• _TRY IT_: Beginning with the line that contains "[3:27.07-3:27.90]", retype the entries below exactly, ending with the line that contains "What the speaker". Leave out any pictures.

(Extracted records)
- Opening Delimiter -

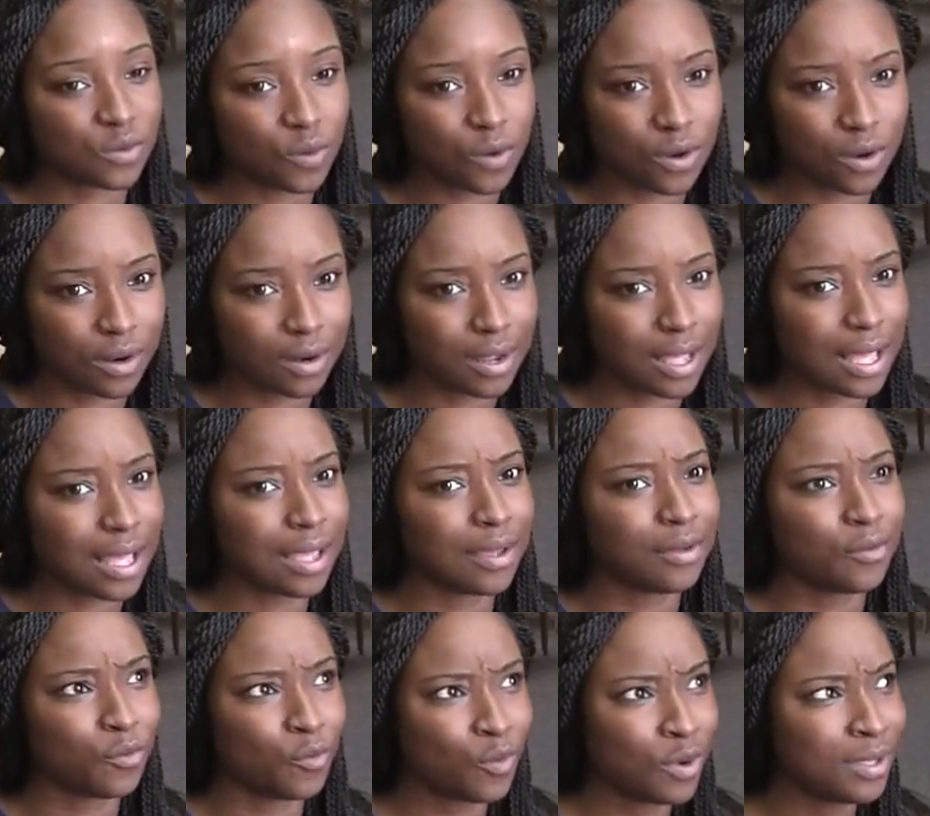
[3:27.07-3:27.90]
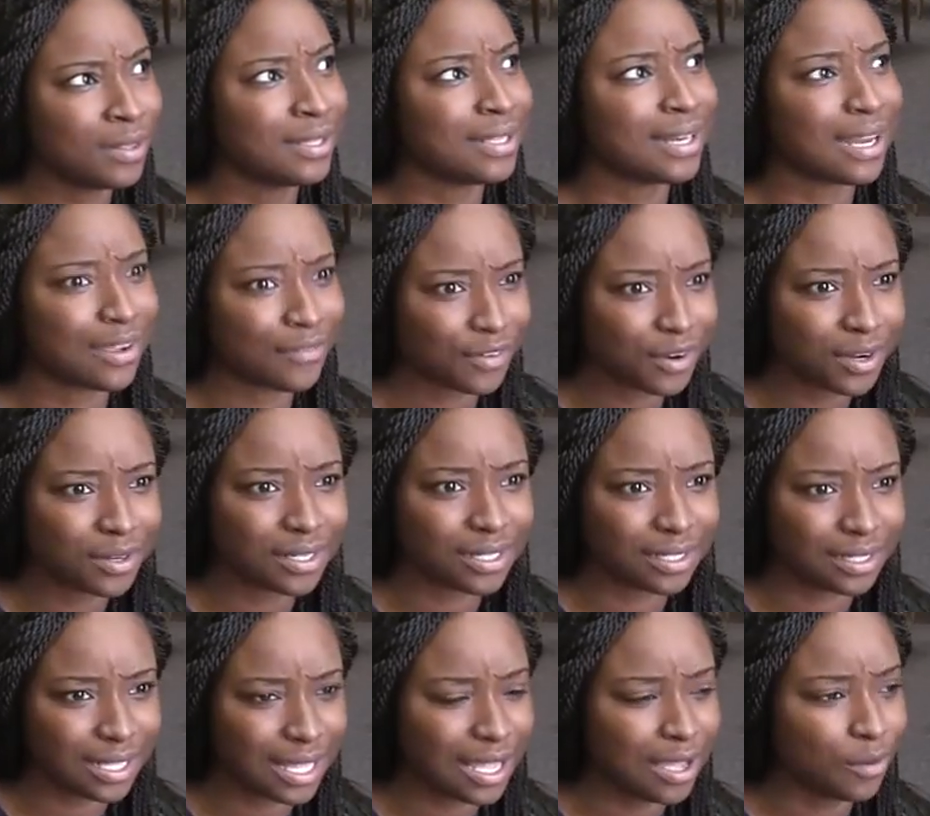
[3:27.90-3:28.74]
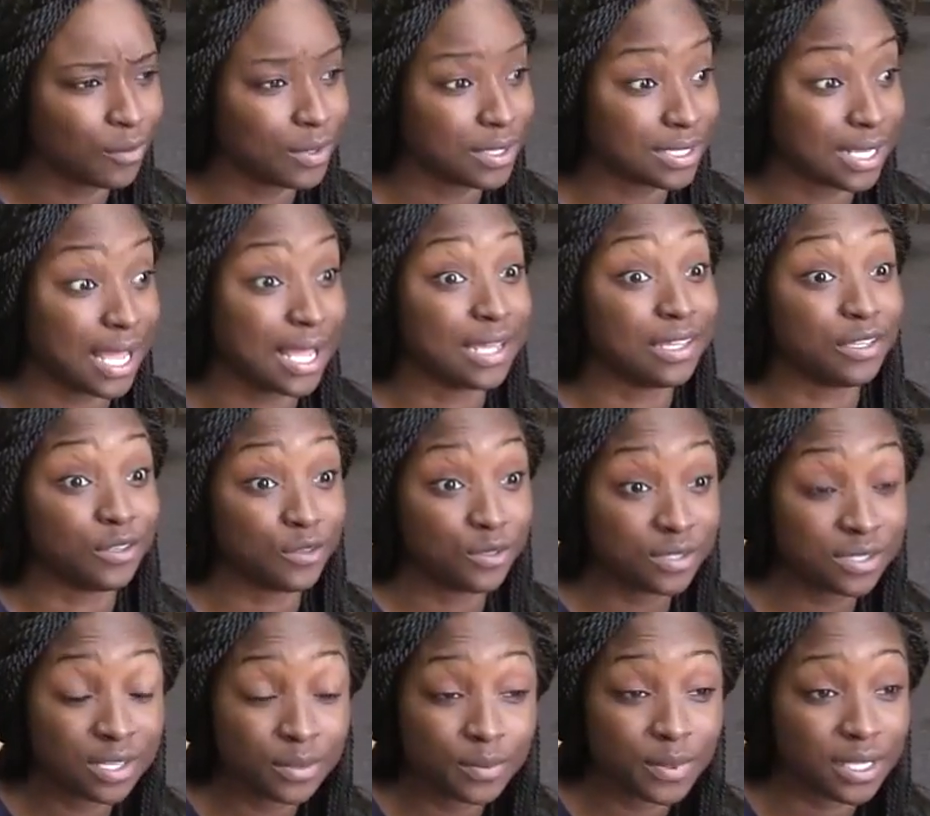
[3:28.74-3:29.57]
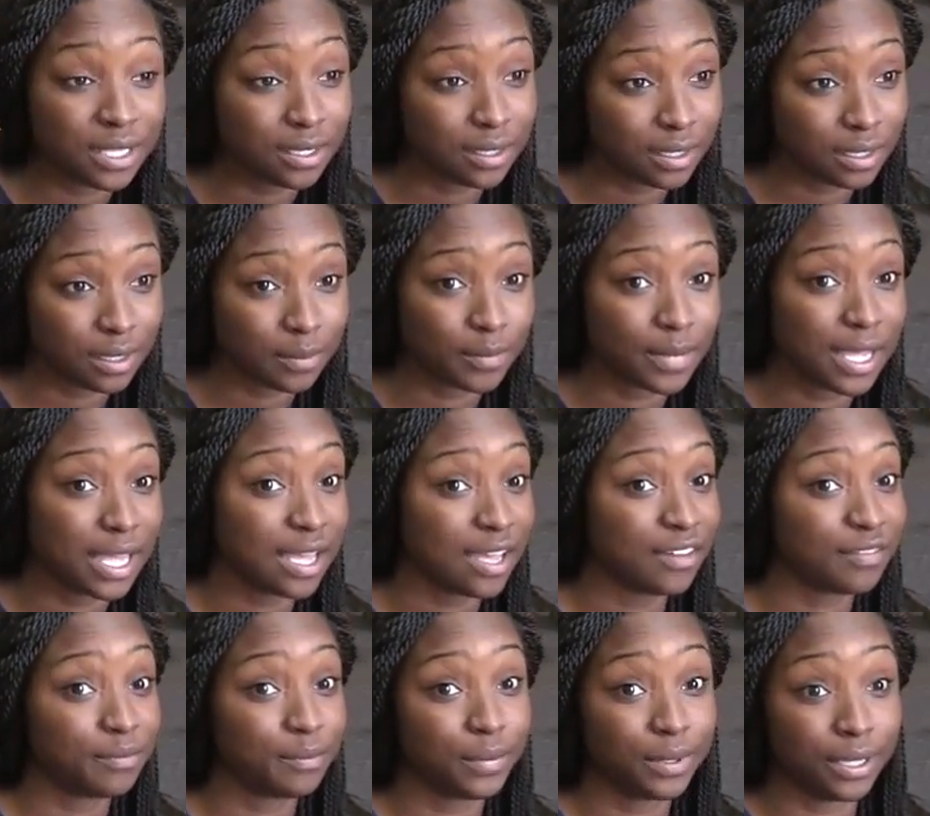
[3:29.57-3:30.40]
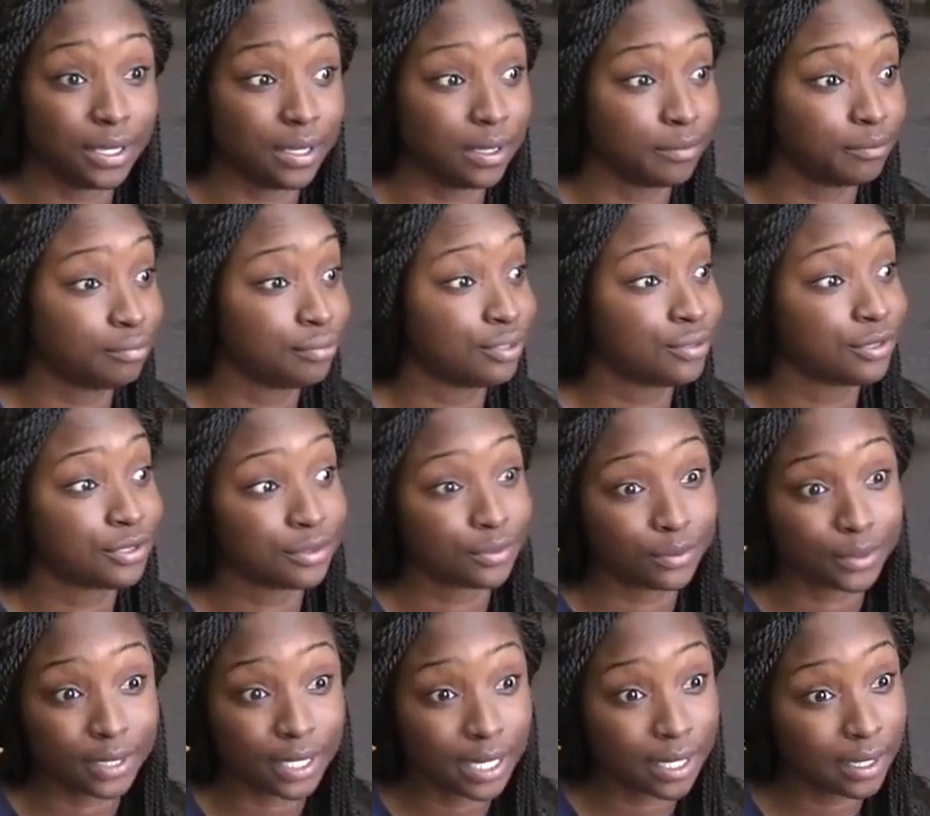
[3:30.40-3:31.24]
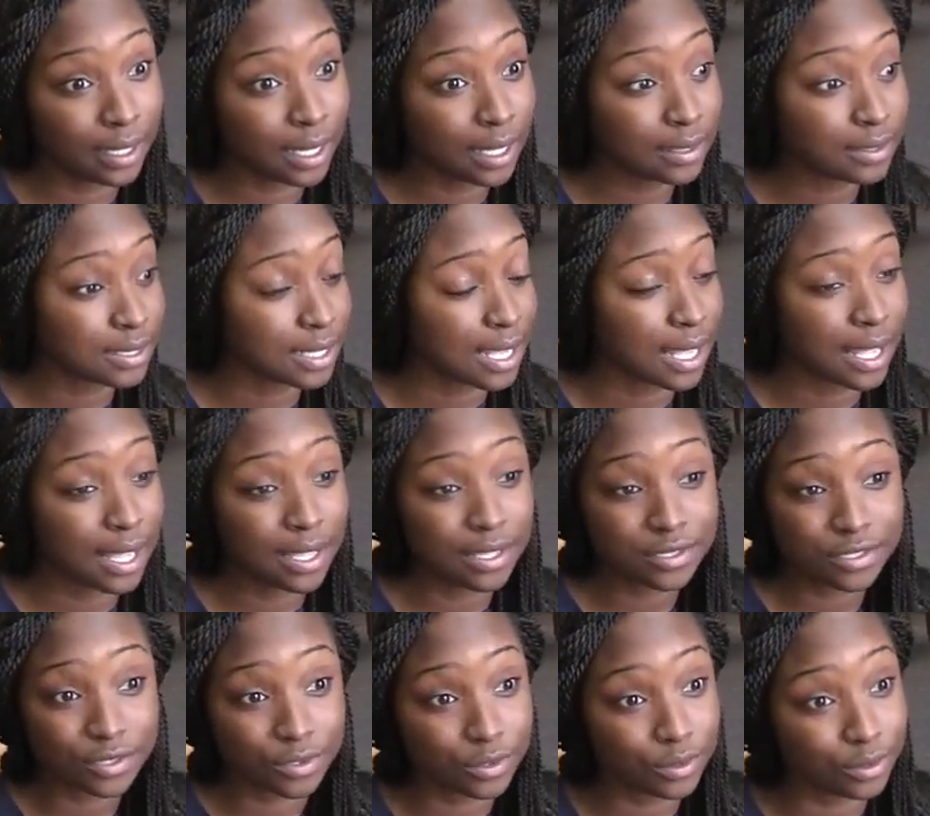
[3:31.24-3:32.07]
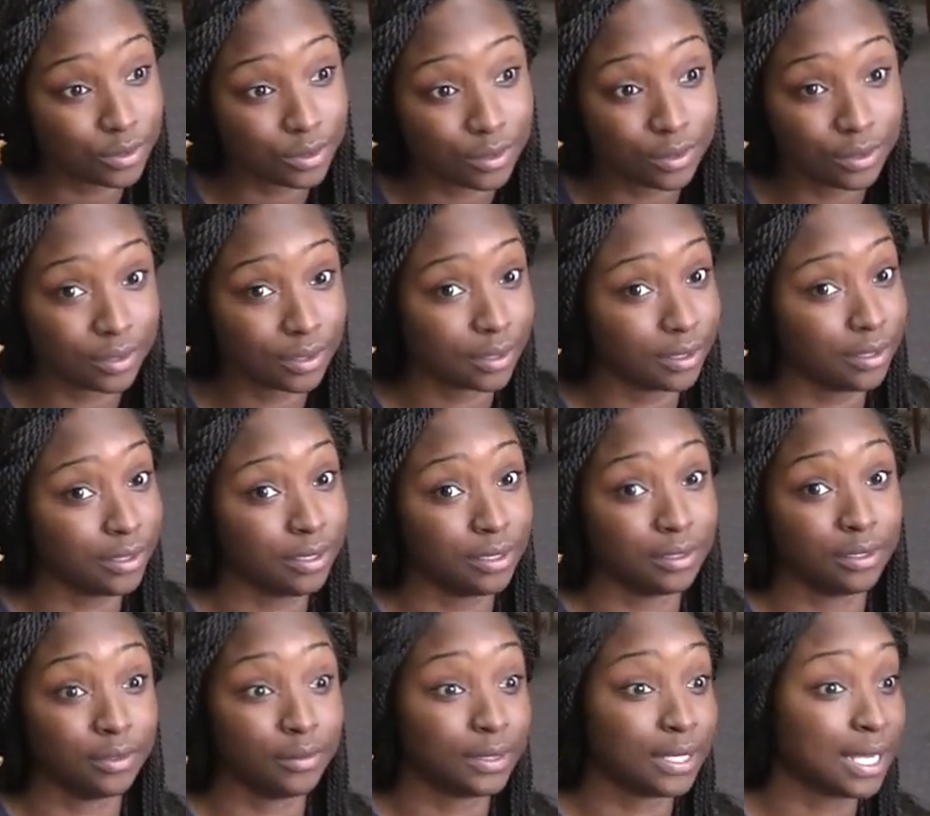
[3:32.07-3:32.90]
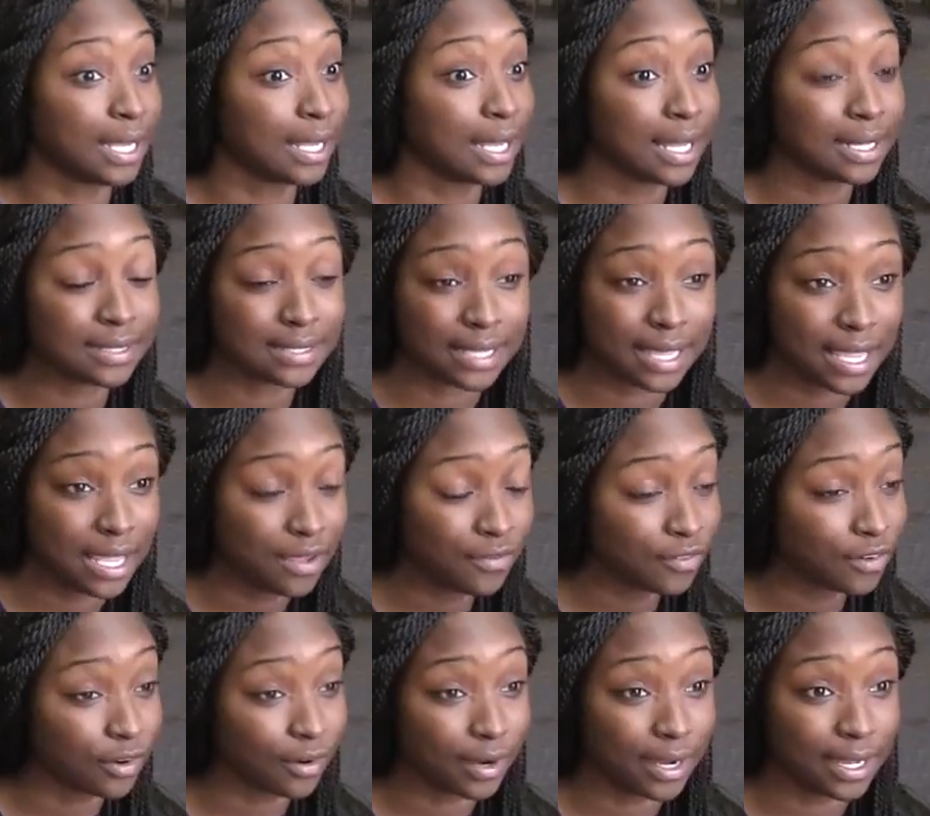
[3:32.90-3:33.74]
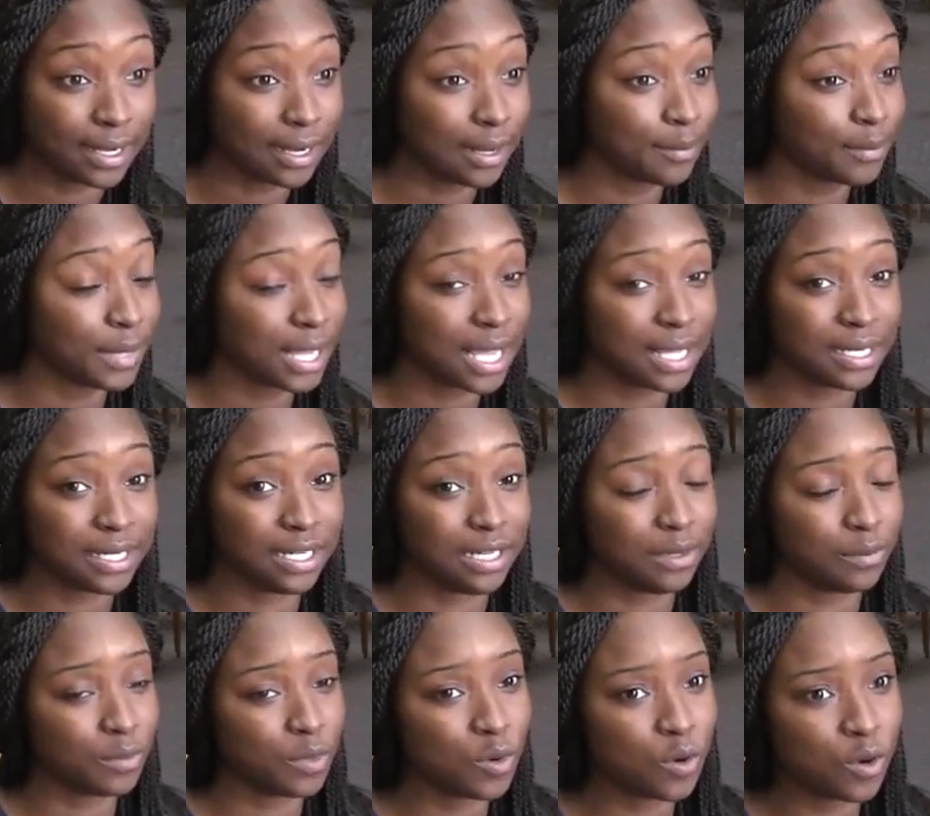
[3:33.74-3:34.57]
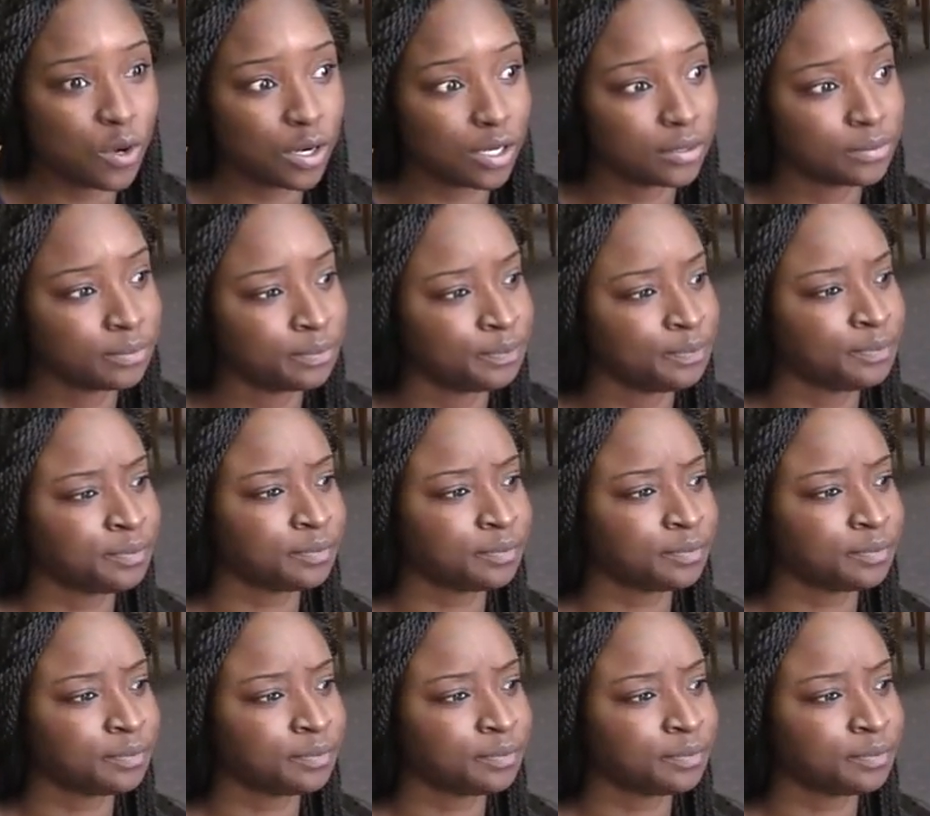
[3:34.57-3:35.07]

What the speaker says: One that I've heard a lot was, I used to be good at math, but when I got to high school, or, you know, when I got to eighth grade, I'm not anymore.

- Closing Delimiter -
- Opening Delimiter -

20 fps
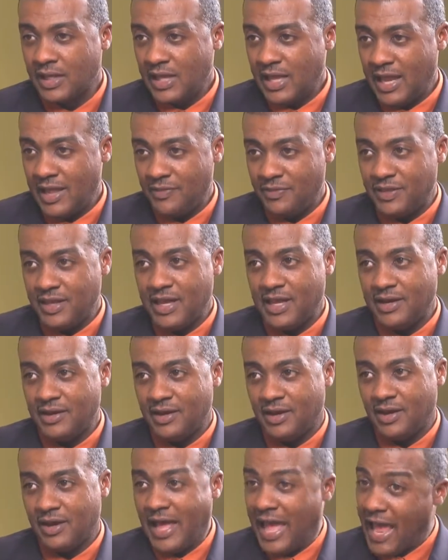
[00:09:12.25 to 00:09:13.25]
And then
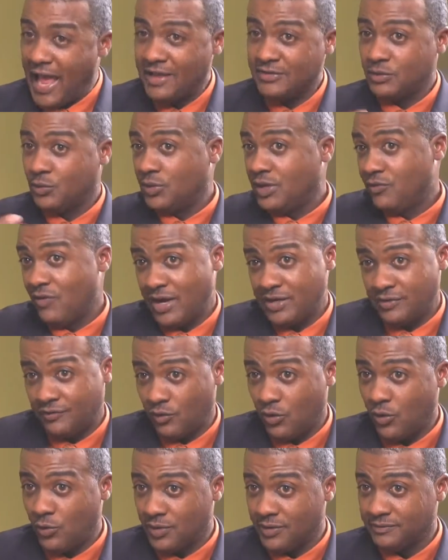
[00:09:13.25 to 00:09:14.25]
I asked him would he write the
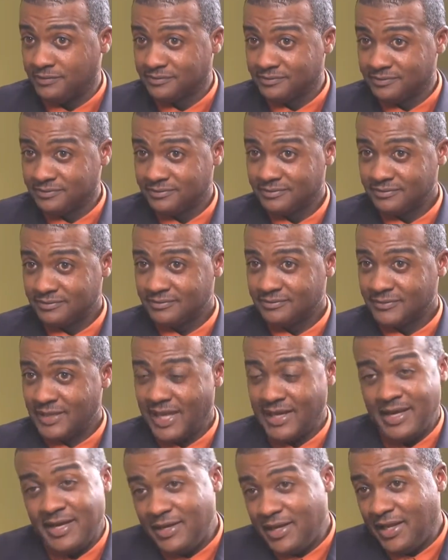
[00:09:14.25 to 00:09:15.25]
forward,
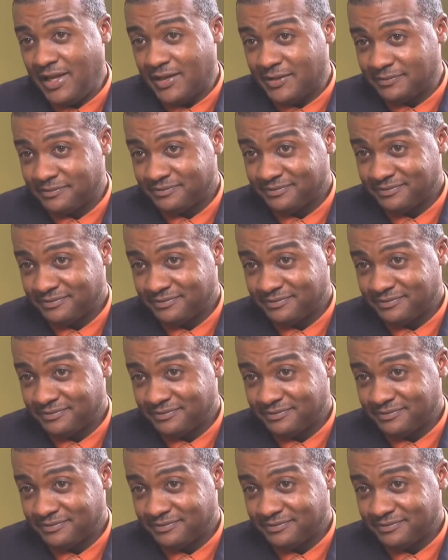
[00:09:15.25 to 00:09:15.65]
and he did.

- Closing Delimiter -

• _ANSWER FOR THIS EXERCISE_:
[3:27.07-3:27.90]
[3:27.90-3:28.74]
[3:28.74-3:29.57]
[3:29.57-3:30.40]
[3:30.40-3:31.24]
[3:31.24-3:32.07]
[3:32.07-3:32.90]
[3:32.90-3:33.74]
[3:33.74-3:34.57]
[3:34.57-3:35.07]

What the speaker says: One that I've heard a lot was, I used to be good at math, but when I got to high school, or, you know, when I got to eighth grade, I'm not anymore.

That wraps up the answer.